▶ [Task prompt] Without the pictures, write out every entry that follows exactly.

++++ Record extracts ++++

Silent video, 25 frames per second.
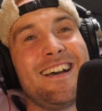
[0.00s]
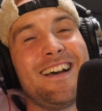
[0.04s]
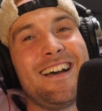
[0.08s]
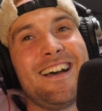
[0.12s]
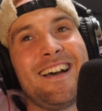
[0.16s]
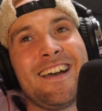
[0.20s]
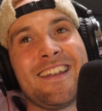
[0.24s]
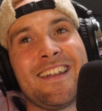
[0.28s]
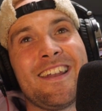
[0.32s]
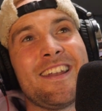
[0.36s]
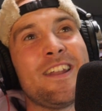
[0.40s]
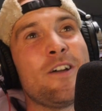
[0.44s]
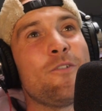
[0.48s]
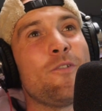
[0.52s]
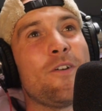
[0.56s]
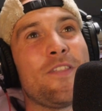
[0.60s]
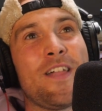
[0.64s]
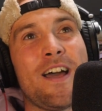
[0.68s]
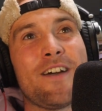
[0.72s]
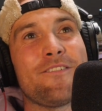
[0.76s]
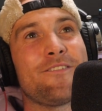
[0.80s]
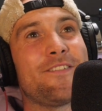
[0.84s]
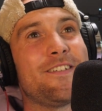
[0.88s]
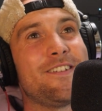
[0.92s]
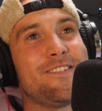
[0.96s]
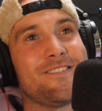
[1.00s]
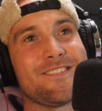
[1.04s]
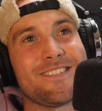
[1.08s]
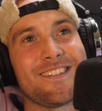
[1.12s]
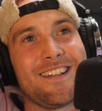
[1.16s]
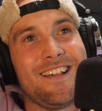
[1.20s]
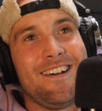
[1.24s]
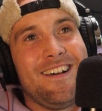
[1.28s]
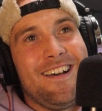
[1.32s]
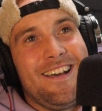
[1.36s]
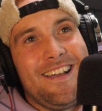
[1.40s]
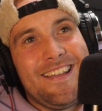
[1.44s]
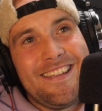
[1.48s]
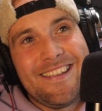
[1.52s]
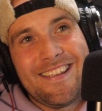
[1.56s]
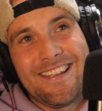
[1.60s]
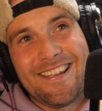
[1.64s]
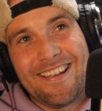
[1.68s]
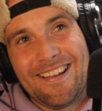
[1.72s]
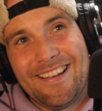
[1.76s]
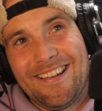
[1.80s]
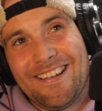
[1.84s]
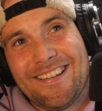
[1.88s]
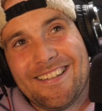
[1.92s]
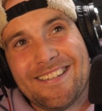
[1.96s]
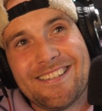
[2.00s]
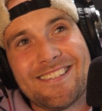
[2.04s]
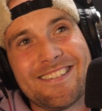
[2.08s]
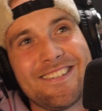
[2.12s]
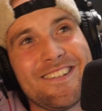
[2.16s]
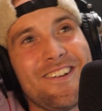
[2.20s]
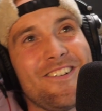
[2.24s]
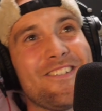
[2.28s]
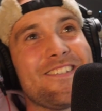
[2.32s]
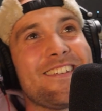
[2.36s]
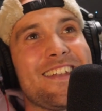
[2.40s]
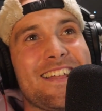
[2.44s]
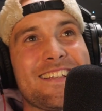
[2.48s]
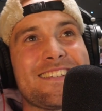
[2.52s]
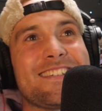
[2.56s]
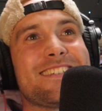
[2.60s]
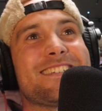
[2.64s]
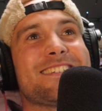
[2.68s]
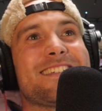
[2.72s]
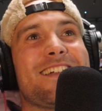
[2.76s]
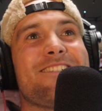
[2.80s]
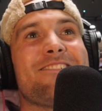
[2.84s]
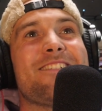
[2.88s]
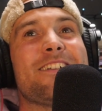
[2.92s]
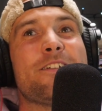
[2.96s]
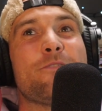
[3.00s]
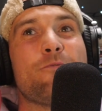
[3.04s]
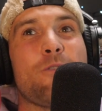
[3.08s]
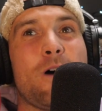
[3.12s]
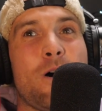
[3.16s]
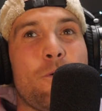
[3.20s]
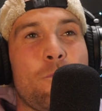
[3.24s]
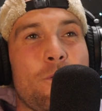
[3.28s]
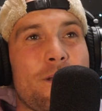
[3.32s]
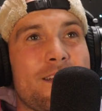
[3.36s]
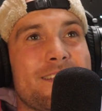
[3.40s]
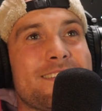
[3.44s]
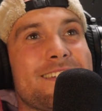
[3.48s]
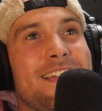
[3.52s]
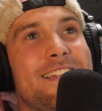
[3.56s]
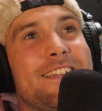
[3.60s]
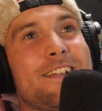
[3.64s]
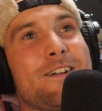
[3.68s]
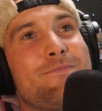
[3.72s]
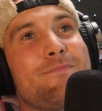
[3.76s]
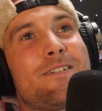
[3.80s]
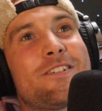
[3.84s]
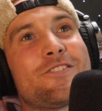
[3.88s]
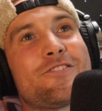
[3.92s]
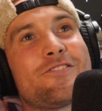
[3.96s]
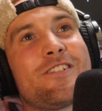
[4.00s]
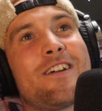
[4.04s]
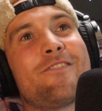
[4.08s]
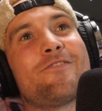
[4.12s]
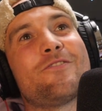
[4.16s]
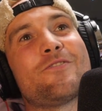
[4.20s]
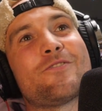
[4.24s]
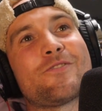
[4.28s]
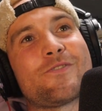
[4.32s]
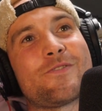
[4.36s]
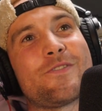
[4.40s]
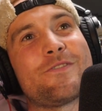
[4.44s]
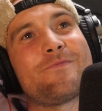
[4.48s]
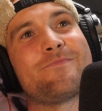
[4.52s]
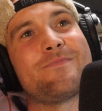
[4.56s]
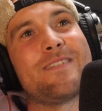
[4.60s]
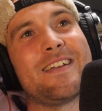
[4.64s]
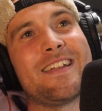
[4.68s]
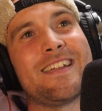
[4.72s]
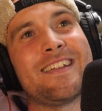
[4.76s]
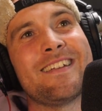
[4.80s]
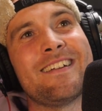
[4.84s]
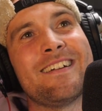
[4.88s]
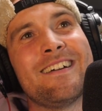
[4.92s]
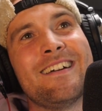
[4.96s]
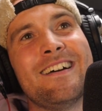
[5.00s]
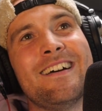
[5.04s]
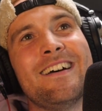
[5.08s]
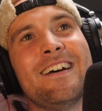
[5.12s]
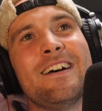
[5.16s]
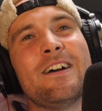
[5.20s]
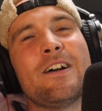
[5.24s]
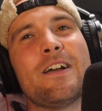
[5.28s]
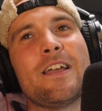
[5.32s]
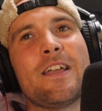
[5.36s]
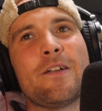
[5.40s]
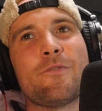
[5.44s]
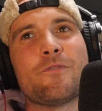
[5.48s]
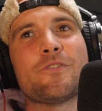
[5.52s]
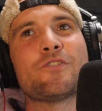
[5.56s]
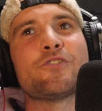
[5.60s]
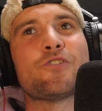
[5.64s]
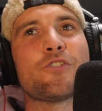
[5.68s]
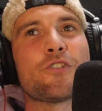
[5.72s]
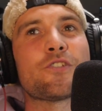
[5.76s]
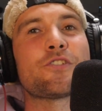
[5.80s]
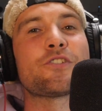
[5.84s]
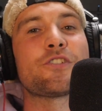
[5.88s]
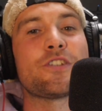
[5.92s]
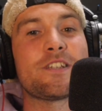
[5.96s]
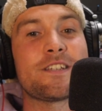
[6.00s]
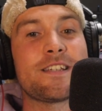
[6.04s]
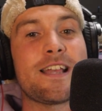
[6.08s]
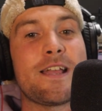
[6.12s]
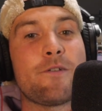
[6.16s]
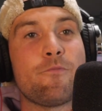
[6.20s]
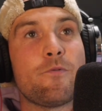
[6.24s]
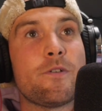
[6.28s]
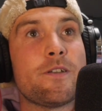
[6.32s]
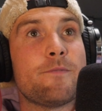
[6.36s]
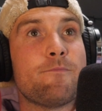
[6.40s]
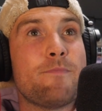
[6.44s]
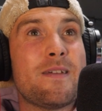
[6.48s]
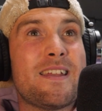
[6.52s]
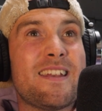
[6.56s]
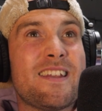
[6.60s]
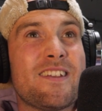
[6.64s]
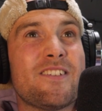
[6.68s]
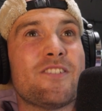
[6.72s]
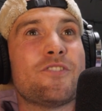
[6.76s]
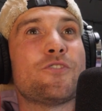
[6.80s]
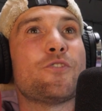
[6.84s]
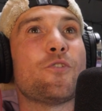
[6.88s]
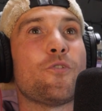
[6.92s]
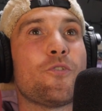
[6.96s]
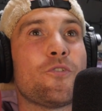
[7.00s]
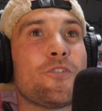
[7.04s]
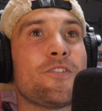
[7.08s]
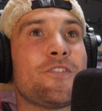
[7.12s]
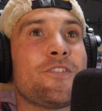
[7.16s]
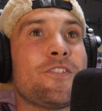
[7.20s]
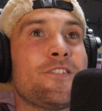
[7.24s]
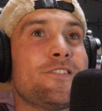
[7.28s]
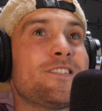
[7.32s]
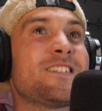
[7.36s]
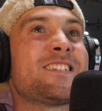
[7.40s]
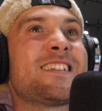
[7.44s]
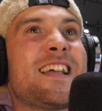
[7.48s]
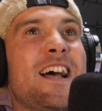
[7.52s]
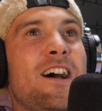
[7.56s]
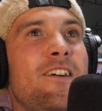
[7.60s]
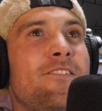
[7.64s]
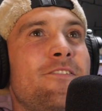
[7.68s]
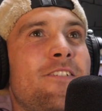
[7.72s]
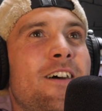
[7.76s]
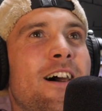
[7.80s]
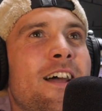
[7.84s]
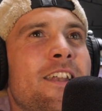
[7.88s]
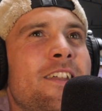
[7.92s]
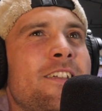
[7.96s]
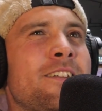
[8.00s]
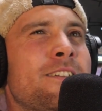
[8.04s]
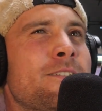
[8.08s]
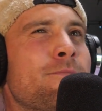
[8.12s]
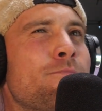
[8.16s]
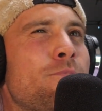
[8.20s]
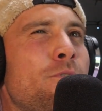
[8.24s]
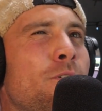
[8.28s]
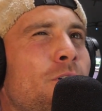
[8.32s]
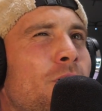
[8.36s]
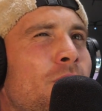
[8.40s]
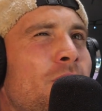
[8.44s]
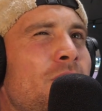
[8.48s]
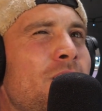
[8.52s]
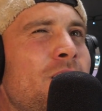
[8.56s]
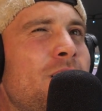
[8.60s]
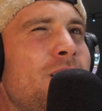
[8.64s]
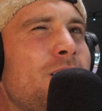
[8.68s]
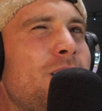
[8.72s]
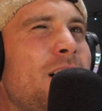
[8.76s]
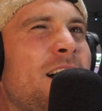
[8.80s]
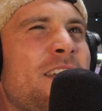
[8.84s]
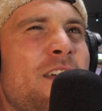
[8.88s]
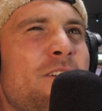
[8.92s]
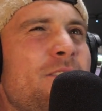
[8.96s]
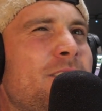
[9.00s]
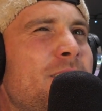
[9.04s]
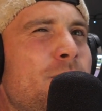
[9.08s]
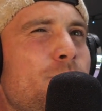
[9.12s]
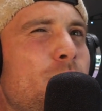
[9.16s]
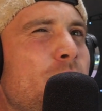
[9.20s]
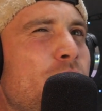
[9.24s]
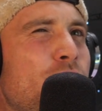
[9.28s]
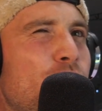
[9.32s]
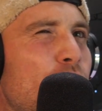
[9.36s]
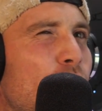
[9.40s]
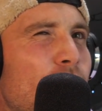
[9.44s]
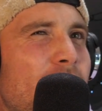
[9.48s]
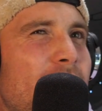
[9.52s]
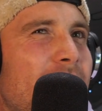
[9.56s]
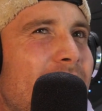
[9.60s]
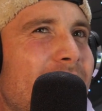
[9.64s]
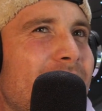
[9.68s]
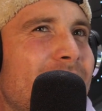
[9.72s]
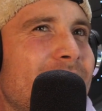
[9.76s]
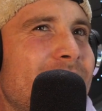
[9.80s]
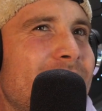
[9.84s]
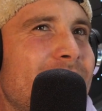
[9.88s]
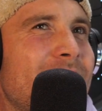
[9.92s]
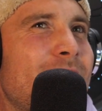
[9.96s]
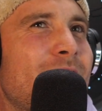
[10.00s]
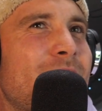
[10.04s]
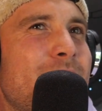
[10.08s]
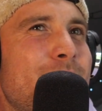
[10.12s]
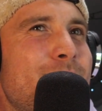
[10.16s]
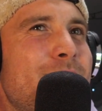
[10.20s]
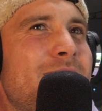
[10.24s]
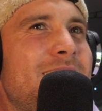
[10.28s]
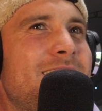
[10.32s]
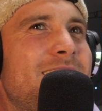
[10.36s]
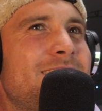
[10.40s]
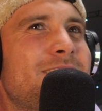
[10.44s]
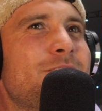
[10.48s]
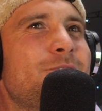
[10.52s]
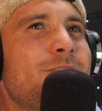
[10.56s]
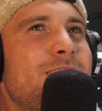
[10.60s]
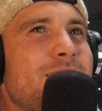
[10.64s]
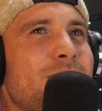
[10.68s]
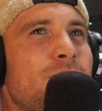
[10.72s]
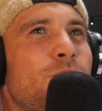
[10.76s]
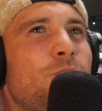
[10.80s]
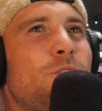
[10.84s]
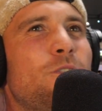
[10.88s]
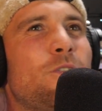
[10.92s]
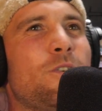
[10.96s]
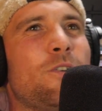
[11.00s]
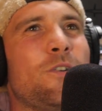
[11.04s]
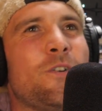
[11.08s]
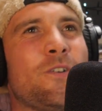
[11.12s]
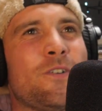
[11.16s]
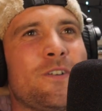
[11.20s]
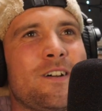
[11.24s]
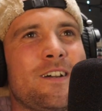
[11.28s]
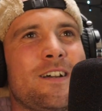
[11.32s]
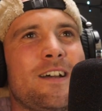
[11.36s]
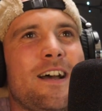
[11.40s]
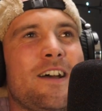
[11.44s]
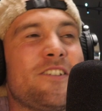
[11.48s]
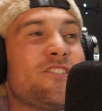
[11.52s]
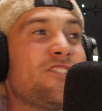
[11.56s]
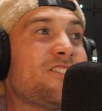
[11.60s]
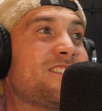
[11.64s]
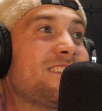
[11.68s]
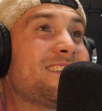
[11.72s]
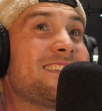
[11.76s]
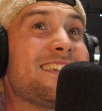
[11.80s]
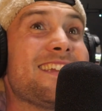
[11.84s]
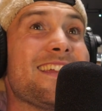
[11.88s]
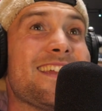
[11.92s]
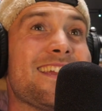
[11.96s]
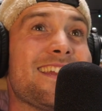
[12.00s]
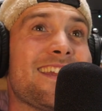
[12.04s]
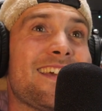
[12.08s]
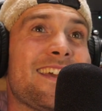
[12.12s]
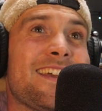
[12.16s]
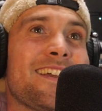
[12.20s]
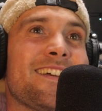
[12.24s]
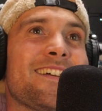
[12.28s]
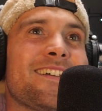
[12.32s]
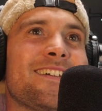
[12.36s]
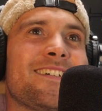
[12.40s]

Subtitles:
And I know what that feels like. It's not necessarily what I want to take on my travels with me. It was just to say we'd been and done the South Island, but I don't think we'd done it. Do you know what I mean? To its core. I'd just seen it.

++++

▶ [Output of the task]
Silent video, 25 frames per second.
[0.00s]
[0.04s]
[0.08s]
[0.12s]
[0.16s]
[0.20s]
[0.24s]
[0.28s]
[0.32s]
[0.36s]
[0.40s]
[0.44s]
[0.48s]
[0.52s]
[0.56s]
[0.60s]
[0.64s]
[0.68s]
[0.72s]
[0.76s]
[0.80s]
[0.84s]
[0.88s]
[0.92s]
[0.96s]
[1.00s]
[1.04s]
[1.08s]
[1.12s]
[1.16s]
[1.20s]
[1.24s]
[1.28s]
[1.32s]
[1.36s]
[1.40s]
[1.44s]
[1.48s]
[1.52s]
[1.56s]
[1.60s]
[1.64s]
[1.68s]
[1.72s]
[1.76s]
[1.80s]
[1.84s]
[1.88s]
[1.92s]
[1.96s]
[2.00s]
[2.04s]
[2.08s]
[2.12s]
[2.16s]
[2.20s]
[2.24s]
[2.28s]
[2.32s]
[2.36s]
[2.40s]
[2.44s]
[2.48s]
[2.52s]
[2.56s]
[2.60s]
[2.64s]
[2.68s]
[2.72s]
[2.76s]
[2.80s]
[2.84s]
[2.88s]
[2.92s]
[2.96s]
[3.00s]
[3.04s]
[3.08s]
[3.12s]
[3.16s]
[3.20s]
[3.24s]
[3.28s]
[3.32s]
[3.36s]
[3.40s]
[3.44s]
[3.48s]
[3.52s]
[3.56s]
[3.60s]
[3.64s]
[3.68s]
[3.72s]
[3.76s]
[3.80s]
[3.84s]
[3.88s]
[3.92s]
[3.96s]
[4.00s]
[4.04s]
[4.08s]
[4.12s]
[4.16s]
[4.20s]
[4.24s]
[4.28s]
[4.32s]
[4.36s]
[4.40s]
[4.44s]
[4.48s]
[4.52s]
[4.56s]
[4.60s]
[4.64s]
[4.68s]
[4.72s]
[4.76s]
[4.80s]
[4.84s]
[4.88s]
[4.92s]
[4.96s]
[5.00s]
[5.04s]
[5.08s]
[5.12s]
[5.16s]
[5.20s]
[5.24s]
[5.28s]
[5.32s]
[5.36s]
[5.40s]
[5.44s]
[5.48s]
[5.52s]
[5.56s]
[5.60s]
[5.64s]
[5.68s]
[5.72s]
[5.76s]
[5.80s]
[5.84s]
[5.88s]
[5.92s]
[5.96s]
[6.00s]
[6.04s]
[6.08s]
[6.12s]
[6.16s]
[6.20s]
[6.24s]
[6.28s]
[6.32s]
[6.36s]
[6.40s]
[6.44s]
[6.48s]
[6.52s]
[6.56s]
[6.60s]
[6.64s]
[6.68s]
[6.72s]
[6.76s]
[6.80s]
[6.84s]
[6.88s]
[6.92s]
[6.96s]
[7.00s]
[7.04s]
[7.08s]
[7.12s]
[7.16s]
[7.20s]
[7.24s]
[7.28s]
[7.32s]
[7.36s]
[7.40s]
[7.44s]
[7.48s]
[7.52s]
[7.56s]
[7.60s]
[7.64s]
[7.68s]
[7.72s]
[7.76s]
[7.80s]
[7.84s]
[7.88s]
[7.92s]
[7.96s]
[8.00s]
[8.04s]
[8.08s]
[8.12s]
[8.16s]
[8.20s]
[8.24s]
[8.28s]
[8.32s]
[8.36s]
[8.40s]
[8.44s]
[8.48s]
[8.52s]
[8.56s]
[8.60s]
[8.64s]
[8.68s]
[8.72s]
[8.76s]
[8.80s]
[8.84s]
[8.88s]
[8.92s]
[8.96s]
[9.00s]
[9.04s]
[9.08s]
[9.12s]
[9.16s]
[9.20s]
[9.24s]
[9.28s]
[9.32s]
[9.36s]
[9.40s]
[9.44s]
[9.48s]
[9.52s]
[9.56s]
[9.60s]
[9.64s]
[9.68s]
[9.72s]
[9.76s]
[9.80s]
[9.84s]
[9.88s]
[9.92s]
[9.96s]
[10.00s]
[10.04s]
[10.08s]
[10.12s]
[10.16s]
[10.20s]
[10.24s]
[10.28s]
[10.32s]
[10.36s]
[10.40s]
[10.44s]
[10.48s]
[10.52s]
[10.56s]
[10.60s]
[10.64s]
[10.68s]
[10.72s]
[10.76s]
[10.80s]
[10.84s]
[10.88s]
[10.92s]
[10.96s]
[11.00s]
[11.04s]
[11.08s]
[11.12s]
[11.16s]
[11.20s]
[11.24s]
[11.28s]
[11.32s]
[11.36s]
[11.40s]
[11.44s]
[11.48s]
[11.52s]
[11.56s]
[11.60s]
[11.64s]
[11.68s]
[11.72s]
[11.76s]
[11.80s]
[11.84s]
[11.88s]
[11.92s]
[11.96s]
[12.00s]
[12.04s]
[12.08s]
[12.12s]
[12.16s]
[12.20s]
[12.24s]
[12.28s]
[12.32s]
[12.36s]
[12.40s]

Subtitles:
And I know what that feels like. It's not necessarily what I want to take on my travels with me. It was just to say we'd been and done the South Island, but I don't think we'd done it. Do you know what I mean? To its core. I'd just seen it.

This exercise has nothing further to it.